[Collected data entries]
"""
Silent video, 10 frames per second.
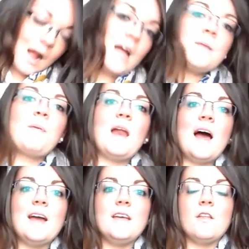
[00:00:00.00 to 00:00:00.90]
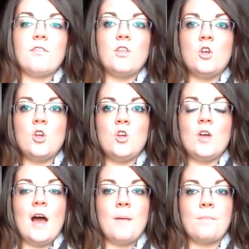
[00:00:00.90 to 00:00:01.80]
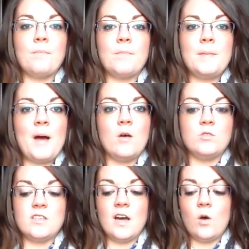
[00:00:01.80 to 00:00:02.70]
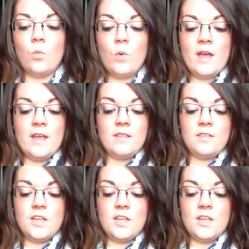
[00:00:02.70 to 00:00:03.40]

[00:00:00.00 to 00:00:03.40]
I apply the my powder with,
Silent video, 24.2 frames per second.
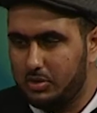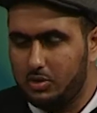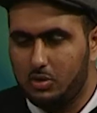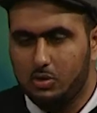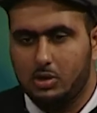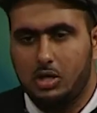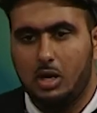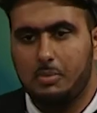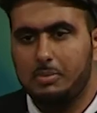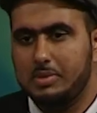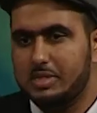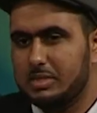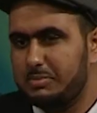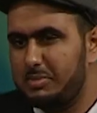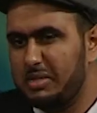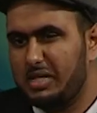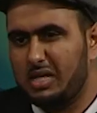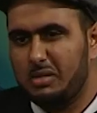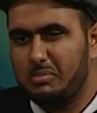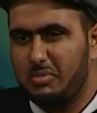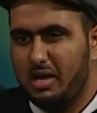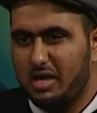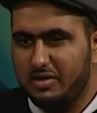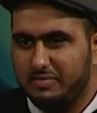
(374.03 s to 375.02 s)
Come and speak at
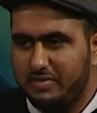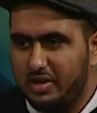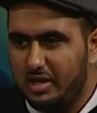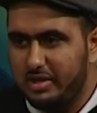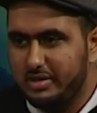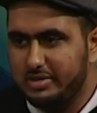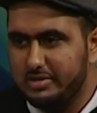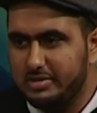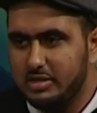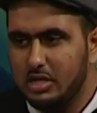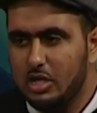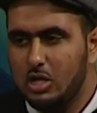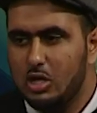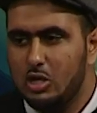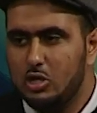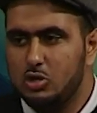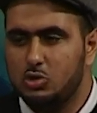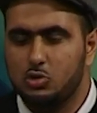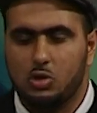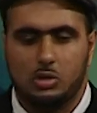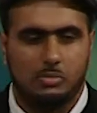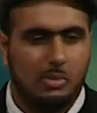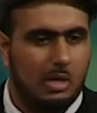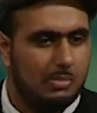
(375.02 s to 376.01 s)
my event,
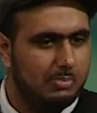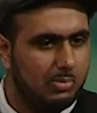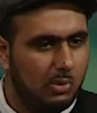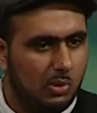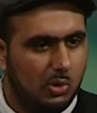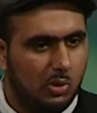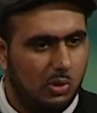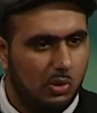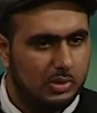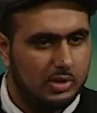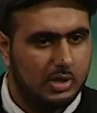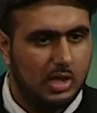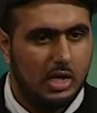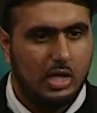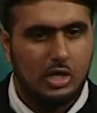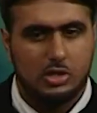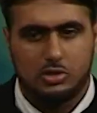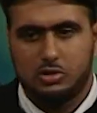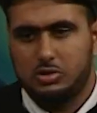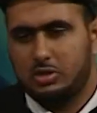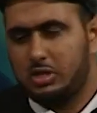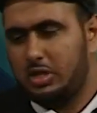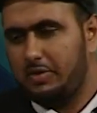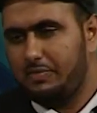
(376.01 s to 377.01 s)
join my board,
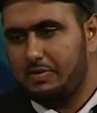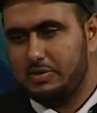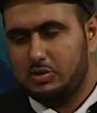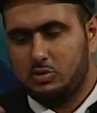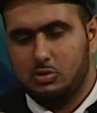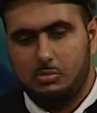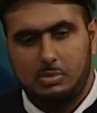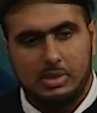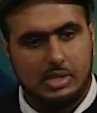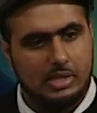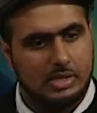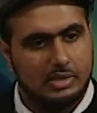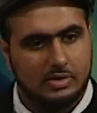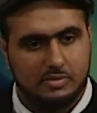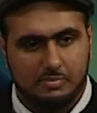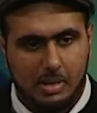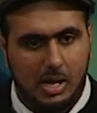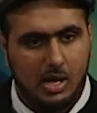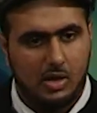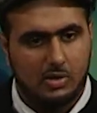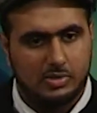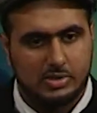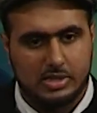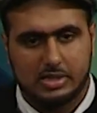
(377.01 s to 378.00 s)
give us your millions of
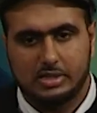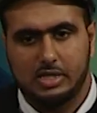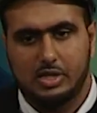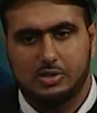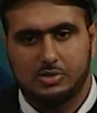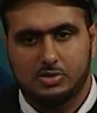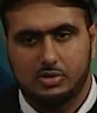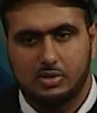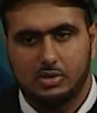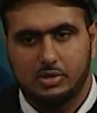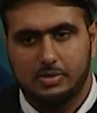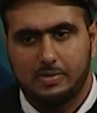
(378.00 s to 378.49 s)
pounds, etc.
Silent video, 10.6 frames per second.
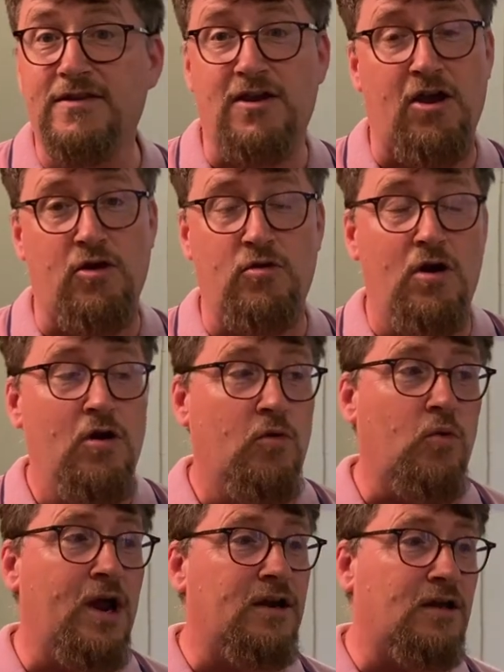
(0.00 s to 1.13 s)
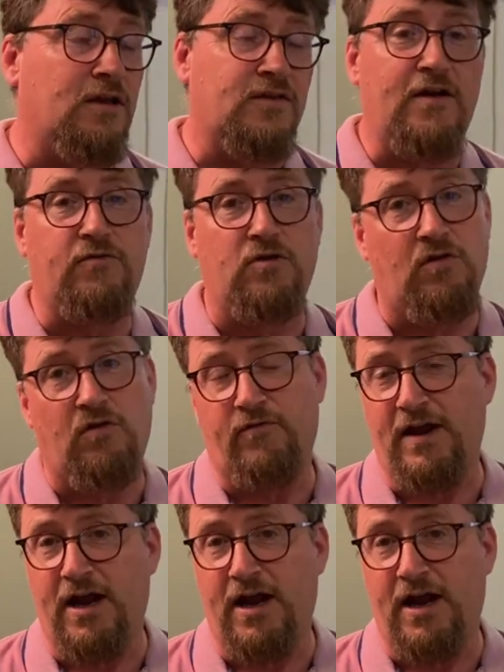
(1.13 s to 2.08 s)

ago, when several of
"""
The line that contains "(374.03 s to 375.02 s)" opens the part to copy, and the last line of the records closes it; set down those lines exactly, pictures excluded.

(374.03 s to 375.02 s)
Come and speak at
(375.02 s to 376.01 s)
my event,
(376.01 s to 377.01 s)
join my board,
(377.01 s to 378.00 s)
give us your millions of
(378.00 s to 378.49 s)
pounds, etc.
Silent video, 10.6 frames per second.
(0.00 s to 1.13 s)
(1.13 s to 2.08 s)

ago, when several of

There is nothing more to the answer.